Wählen Sie den richtigen Rollstuhl ⑥Neigung oder Liegefunktion
Neigen oder Zurücklehnen
Manche Menschen nutzen spezielle Rollstühle, um den Druck zu verteilen und so das Risiko von Hautabschürfungen zu verringern. Diese Stühle erhöhen außerdem den Sitzkomfort und die Belastbarkeit.
Eine Stuhlart, der sogenannte „Neigungsstuhl“, verändert die Sitzposition, während Hüft-, Knie- und Sprunggelenkwinkel fixiert bleiben. Im Prinzip kippt dabei die gesamte Sitzfläche. Die andere Stuhlart ist ein Liegestuhl, der den Winkel zwischen Sitzfläche und Rückenlehne verändert, die Rückenlehne abflacht und in manchen Fällen die Beine anhebt, sodass eine ebene Fläche entsteht.
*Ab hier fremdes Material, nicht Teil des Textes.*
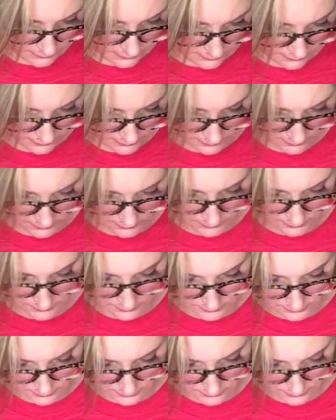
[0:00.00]

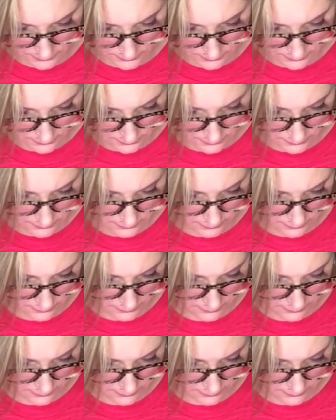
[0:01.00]
[no speech]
Ein Neigungssystem verlagert den Druck von Gesäß und Oberschenkelrückseite auf Rumpf und Kopf. Es unterstützt die Körperhaltung und verhindert Scherkräfte (die Reibung von Gewebe auf einer Oberfläche). Ein Nachteil: Sitzt der Benutzer beispielsweise an einem Arbeitsplatz, muss er aufgrund der Neigung etwas Abstand zum Tisch halten, um ein Anstoßen mit den Knien oder Fußstützen zu vermeiden.
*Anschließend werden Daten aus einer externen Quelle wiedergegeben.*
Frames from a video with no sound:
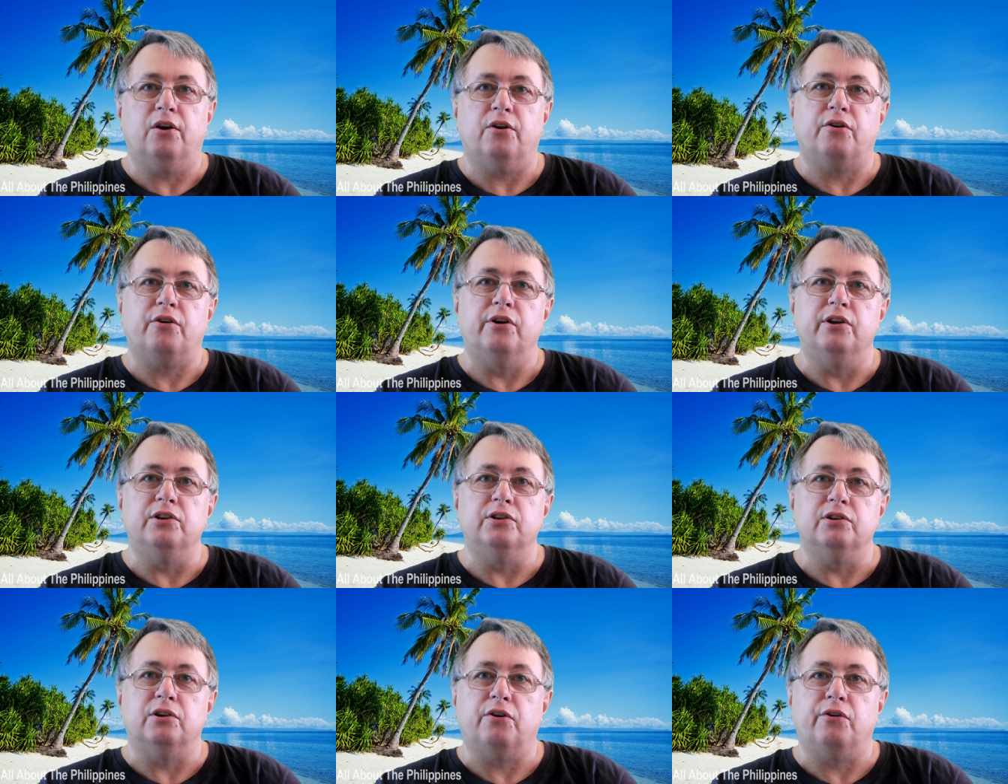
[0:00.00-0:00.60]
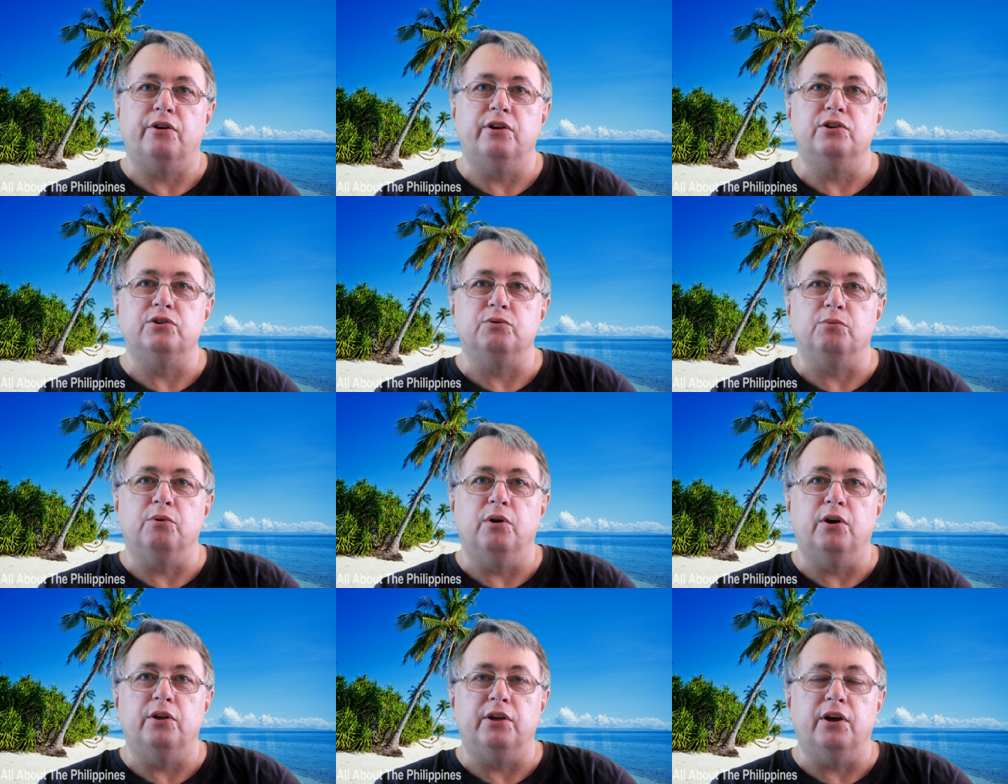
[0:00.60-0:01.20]

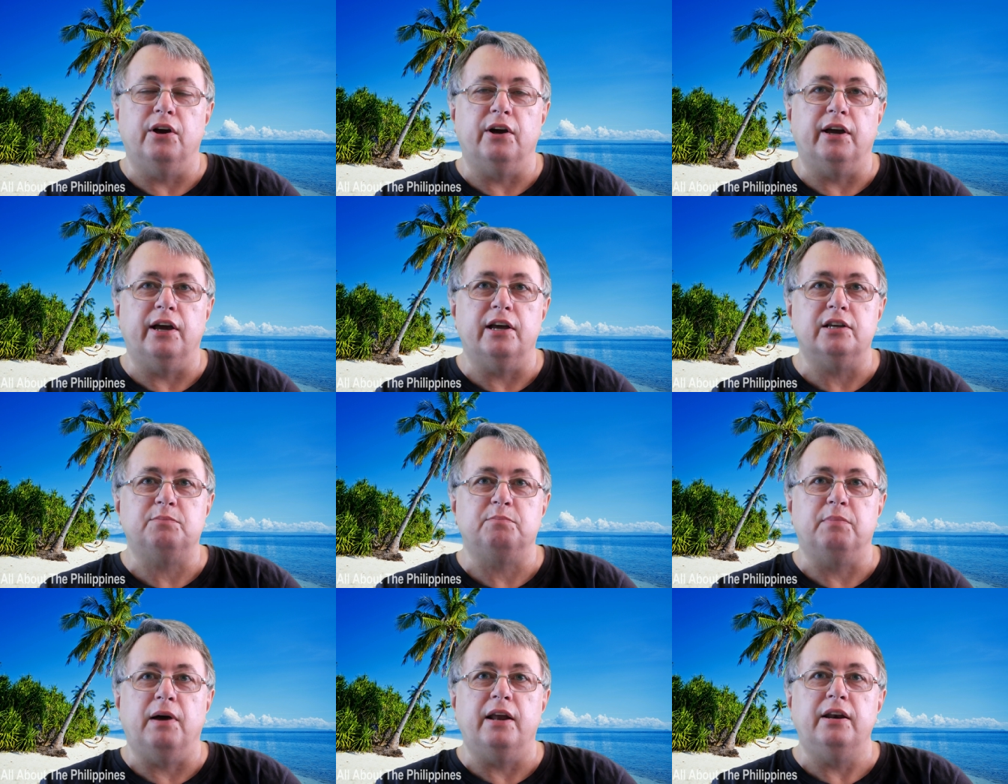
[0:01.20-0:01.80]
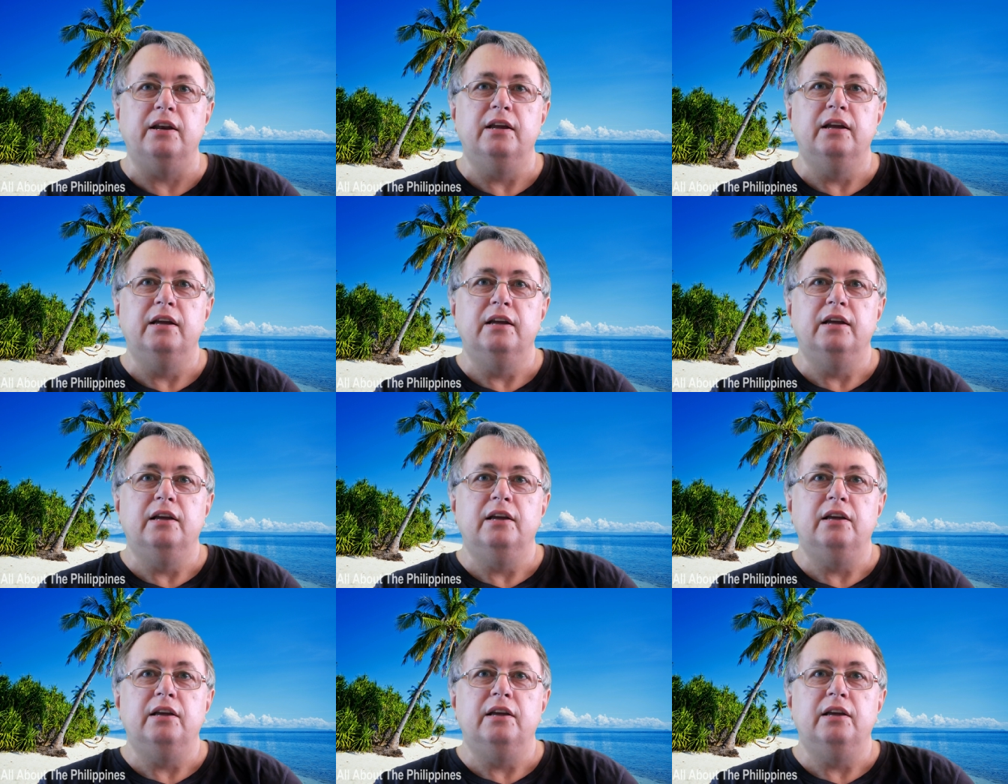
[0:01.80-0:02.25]
cringe-worthy, I guess, but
Verstellbare Rückenlehnen ermöglichen eine größere Sitz- und Rückenlehnenneigung und, in Kombination mit hochklappbaren Beinstützen, auch eine größere Kniefreiheit. Das Verstellen der Rückenlehne bietet Vorteile beim Essen, beim Umsetzen oder bei der Toilettenbenutzung, da all dies im Liegen einfacher ist.
Generell bietet die Liegefunktion eine bessere Druckentlastung als die Kippfunktion, birgt aber ein höheres Risiko von Scherkräften. Das Hochlagern der Beine kann für Menschen mit Ödemen hilfreich sein. Sowohl die Kipp- als auch die Liegefunktion müssen von Experten für Sitzpositionierung angepasst und verordnet werden.